*PROBLEM TO WORK ON:* Starting with the line that contains "[4.50-5.40s]", give again exactly and only each line through the end of the records; include the last line and exclude pictures.

======== LISTED RECORDS ========

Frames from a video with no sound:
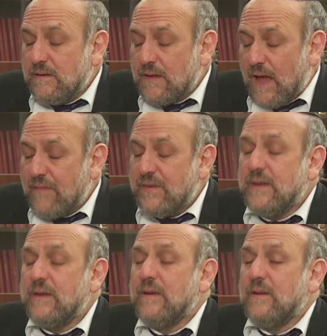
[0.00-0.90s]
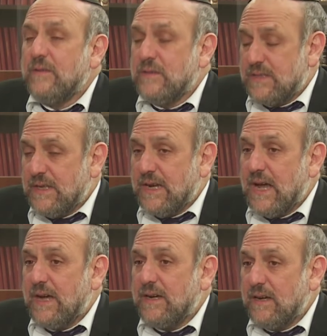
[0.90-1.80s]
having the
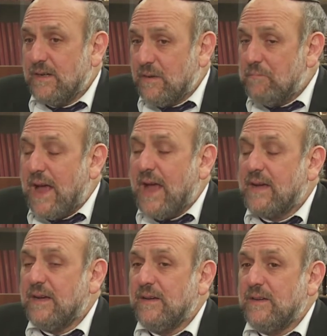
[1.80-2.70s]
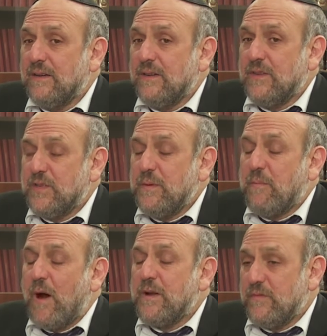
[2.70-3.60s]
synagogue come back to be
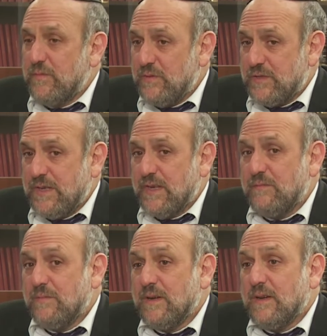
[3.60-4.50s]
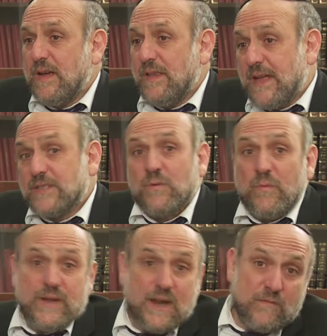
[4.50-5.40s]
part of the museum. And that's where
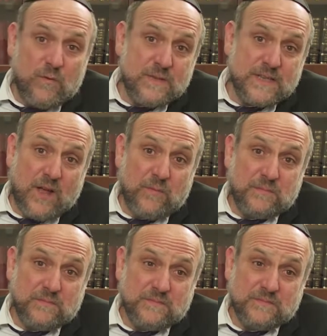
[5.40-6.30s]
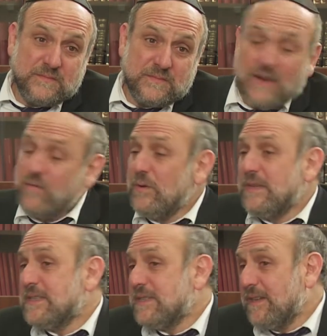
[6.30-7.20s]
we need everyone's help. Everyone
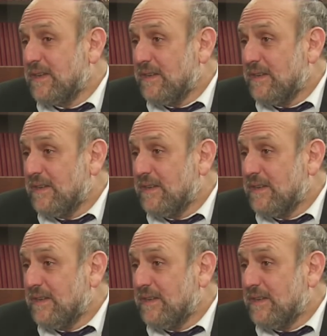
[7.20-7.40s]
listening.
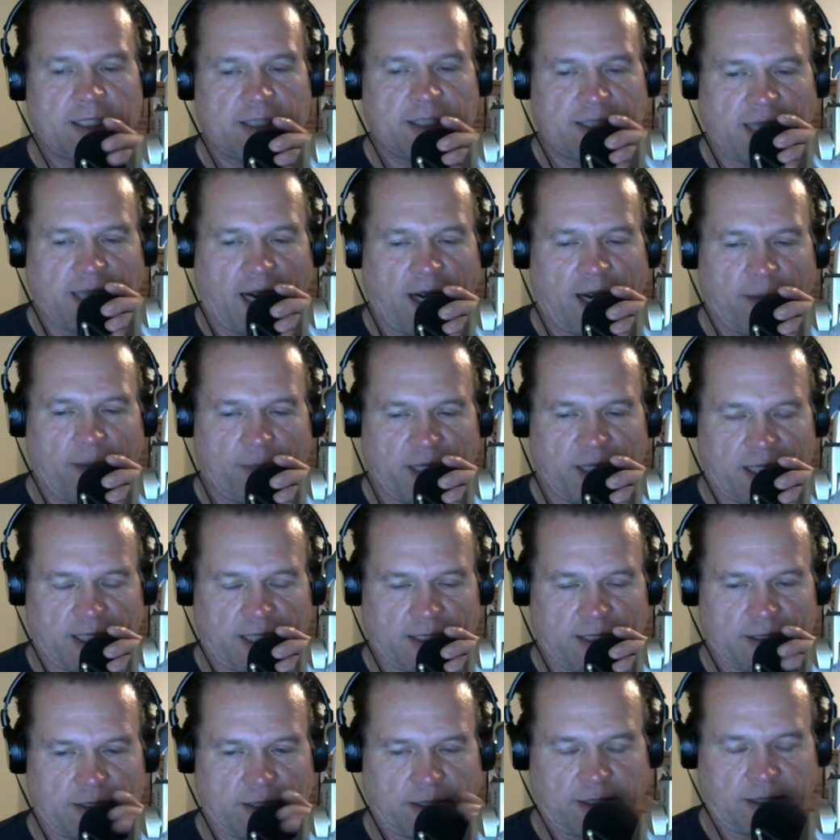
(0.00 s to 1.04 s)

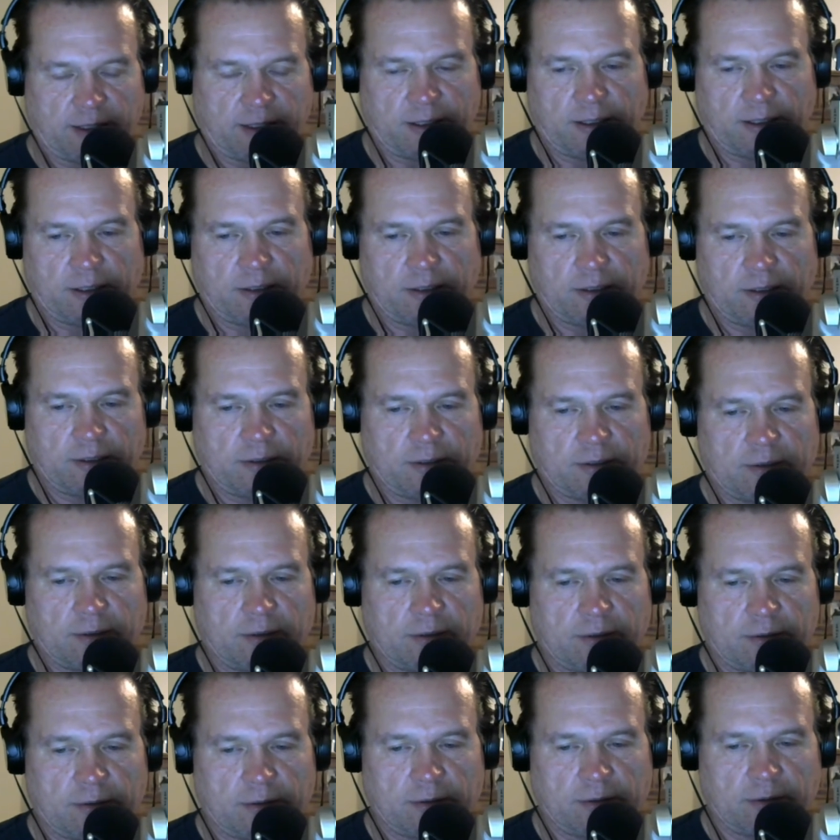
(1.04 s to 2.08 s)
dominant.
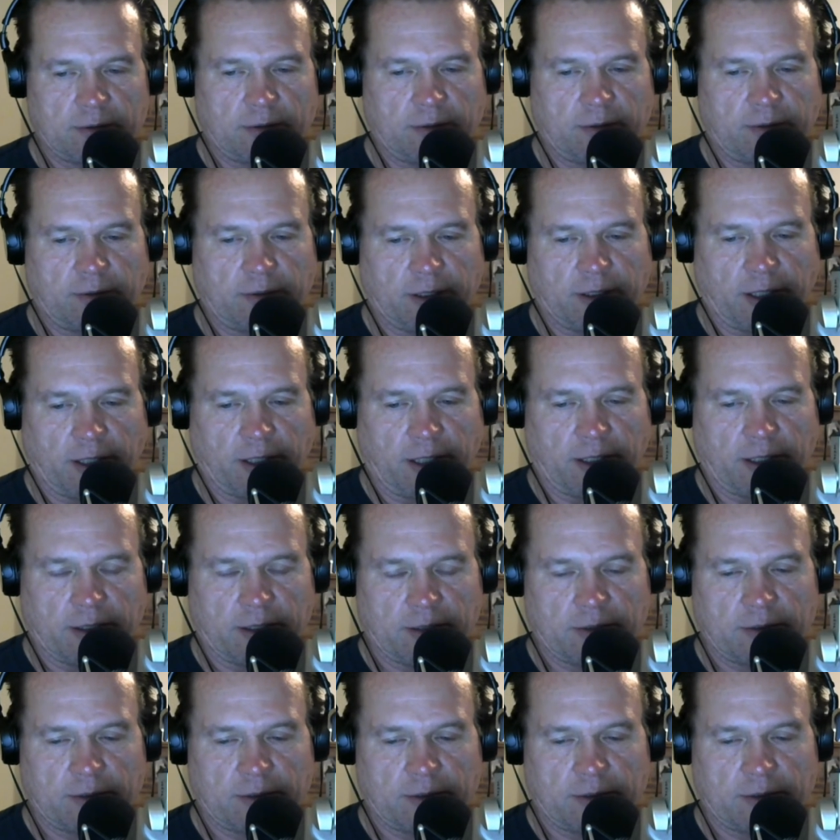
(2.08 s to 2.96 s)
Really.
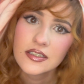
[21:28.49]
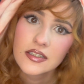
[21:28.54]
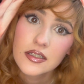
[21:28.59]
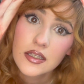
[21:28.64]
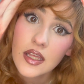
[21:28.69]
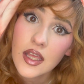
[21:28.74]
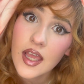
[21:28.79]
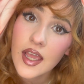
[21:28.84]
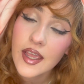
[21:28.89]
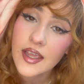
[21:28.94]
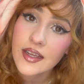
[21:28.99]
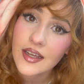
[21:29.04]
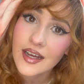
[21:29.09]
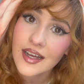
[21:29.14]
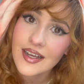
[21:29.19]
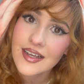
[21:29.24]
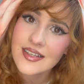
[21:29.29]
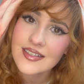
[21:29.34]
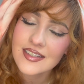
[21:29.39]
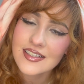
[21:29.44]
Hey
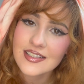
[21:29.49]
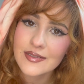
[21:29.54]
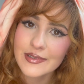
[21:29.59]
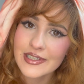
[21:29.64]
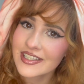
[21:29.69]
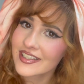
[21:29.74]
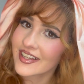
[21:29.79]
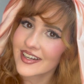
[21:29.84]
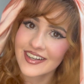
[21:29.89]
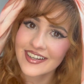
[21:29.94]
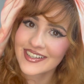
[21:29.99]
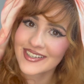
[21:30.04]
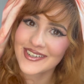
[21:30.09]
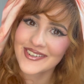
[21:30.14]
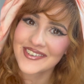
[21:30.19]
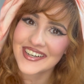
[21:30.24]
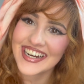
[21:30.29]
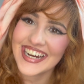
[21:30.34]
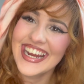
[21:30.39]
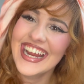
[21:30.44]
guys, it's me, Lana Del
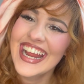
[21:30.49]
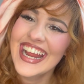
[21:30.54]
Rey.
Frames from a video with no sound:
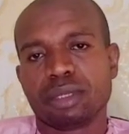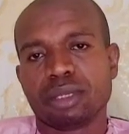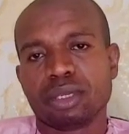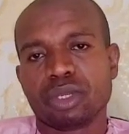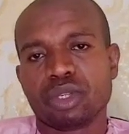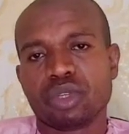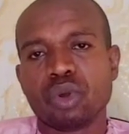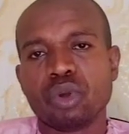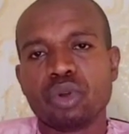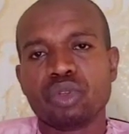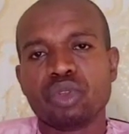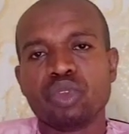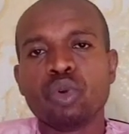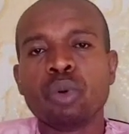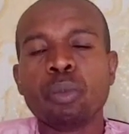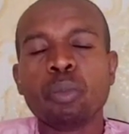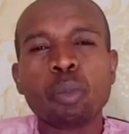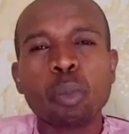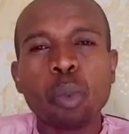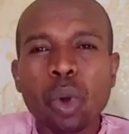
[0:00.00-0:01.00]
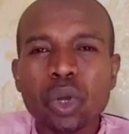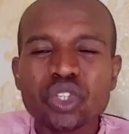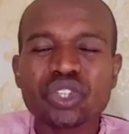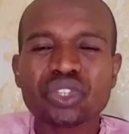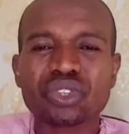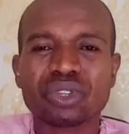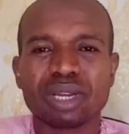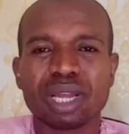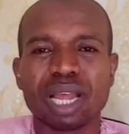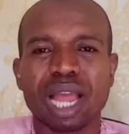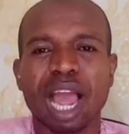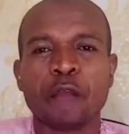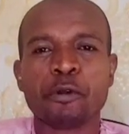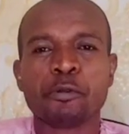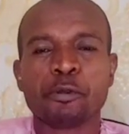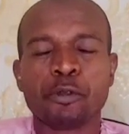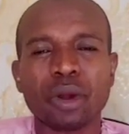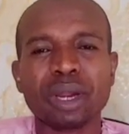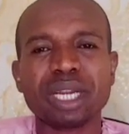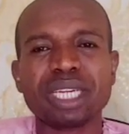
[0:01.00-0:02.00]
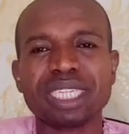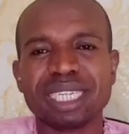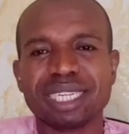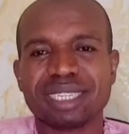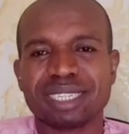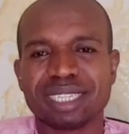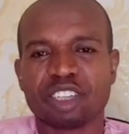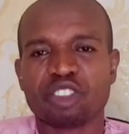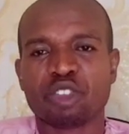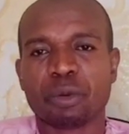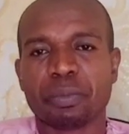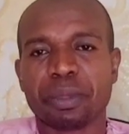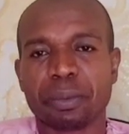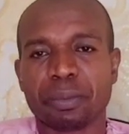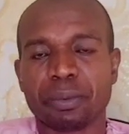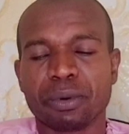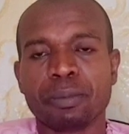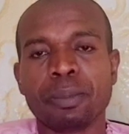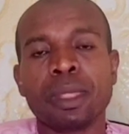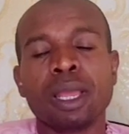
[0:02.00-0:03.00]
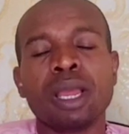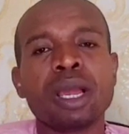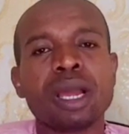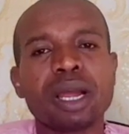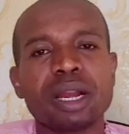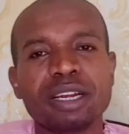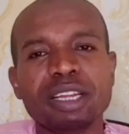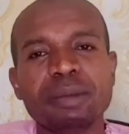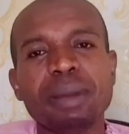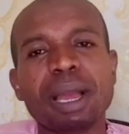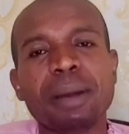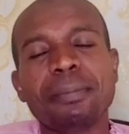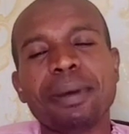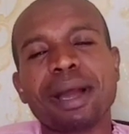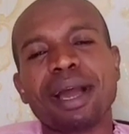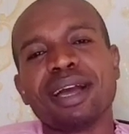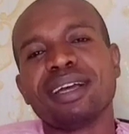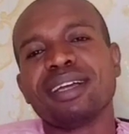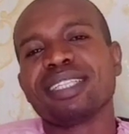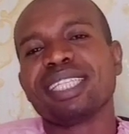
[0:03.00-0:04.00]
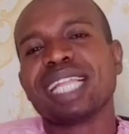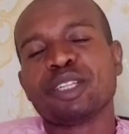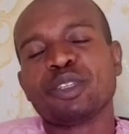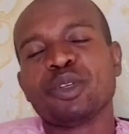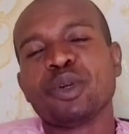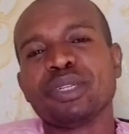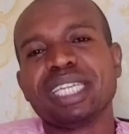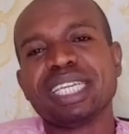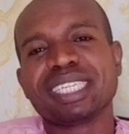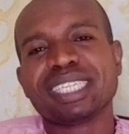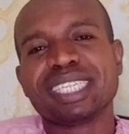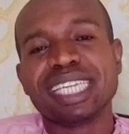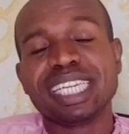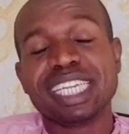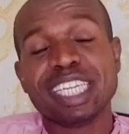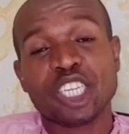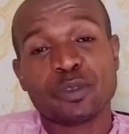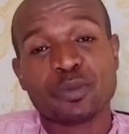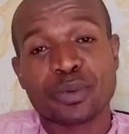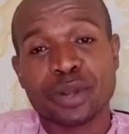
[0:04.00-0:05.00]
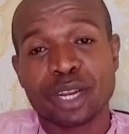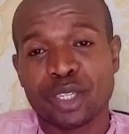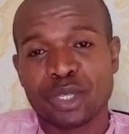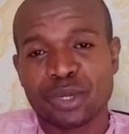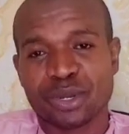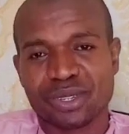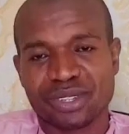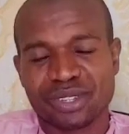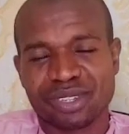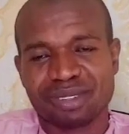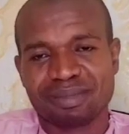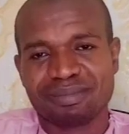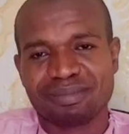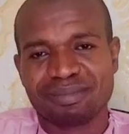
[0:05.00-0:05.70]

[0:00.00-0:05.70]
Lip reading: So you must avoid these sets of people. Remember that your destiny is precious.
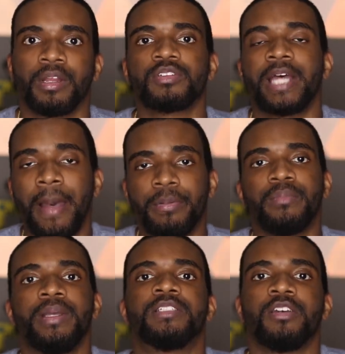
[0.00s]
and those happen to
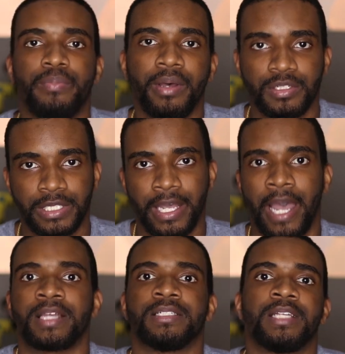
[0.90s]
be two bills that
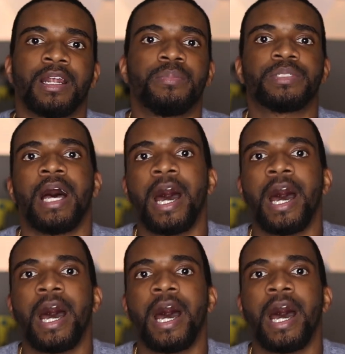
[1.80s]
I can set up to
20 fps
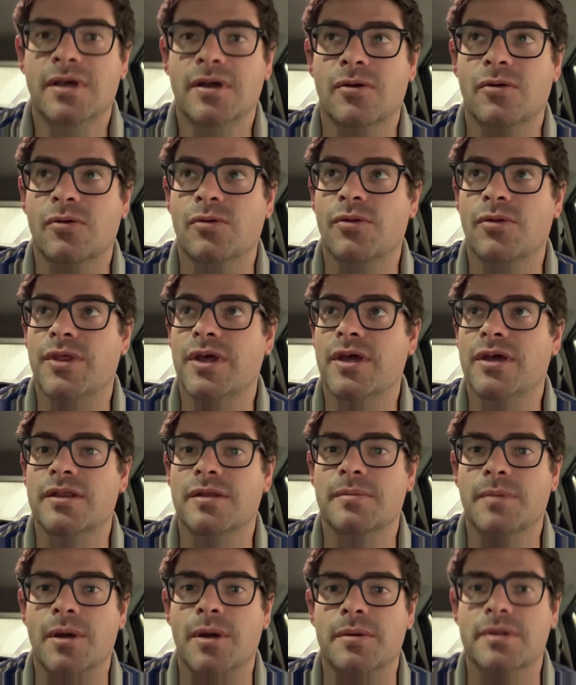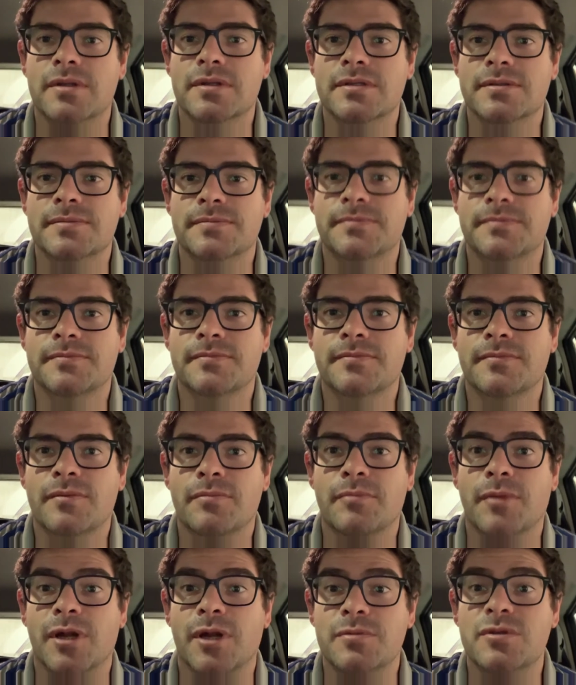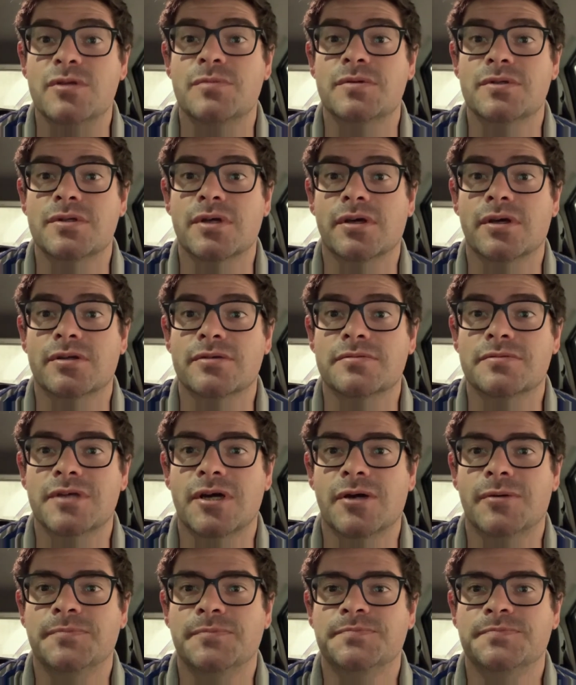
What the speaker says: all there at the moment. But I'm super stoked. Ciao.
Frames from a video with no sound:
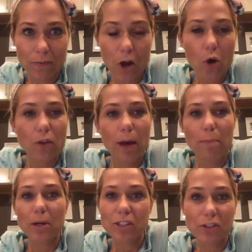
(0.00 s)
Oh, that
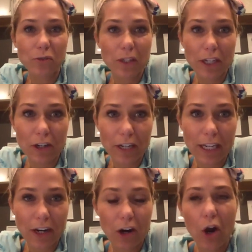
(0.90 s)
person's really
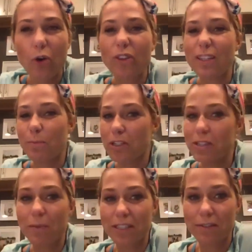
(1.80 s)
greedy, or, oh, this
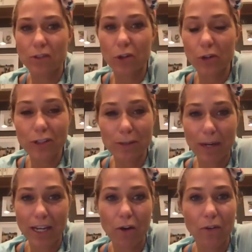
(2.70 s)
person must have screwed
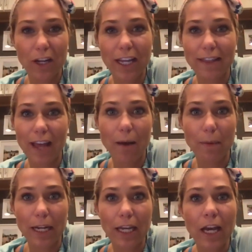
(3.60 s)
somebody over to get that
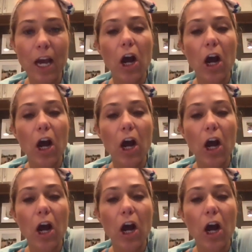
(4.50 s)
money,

========

*YOUR SOLUTION:*
[4.50-5.40s]
part of the museum. And that's where
[5.40-6.30s]
[6.30-7.20s]
we need everyone's help. Everyone
[7.20-7.40s]
listening.
(0.00 s to 1.04 s)

(1.04 s to 2.08 s)
dominant.
(2.08 s to 2.96 s)
Really.
[21:28.49]
[21:28.54]
[21:28.59]
[21:28.64]
[21:28.69]
[21:28.74]
[21:28.79]
[21:28.84]
[21:28.89]
[21:28.94]
[21:28.99]
[21:29.04]
[21:29.09]
[21:29.14]
[21:29.19]
[21:29.24]
[21:29.29]
[21:29.34]
[21:29.39]
[21:29.44]
Hey
[21:29.49]
[21:29.54]
[21:29.59]
[21:29.64]
[21:29.69]
[21:29.74]
[21:29.79]
[21:29.84]
[21:29.89]
[21:29.94]
[21:29.99]
[21:30.04]
[21:30.09]
[21:30.14]
[21:30.19]
[21:30.24]
[21:30.29]
[21:30.34]
[21:30.39]
[21:30.44]
guys, it's me, Lana Del
[21:30.49]
[21:30.54]
Rey.
Frames from a video with no sound:
[0:00.00-0:01.00]
[0:01.00-0:02.00]
[0:02.00-0:03.00]
[0:03.00-0:04.00]
[0:04.00-0:05.00]
[0:05.00-0:05.70]

[0:00.00-0:05.70]
Lip reading: So you must avoid these sets of people. Remember that your destiny is precious.
[0.00s]
and those happen to
[0.90s]
be two bills that
[1.80s]
I can set up to
20 fps
What the speaker says: all there at the moment. But I'm super stoked. Ciao.
Frames from a video with no sound:
(0.00 s)
Oh, that
(0.90 s)
person's really
(1.80 s)
greedy, or, oh, this
(2.70 s)
person must have screwed
(3.60 s)
somebody over to get that
(4.50 s)
money,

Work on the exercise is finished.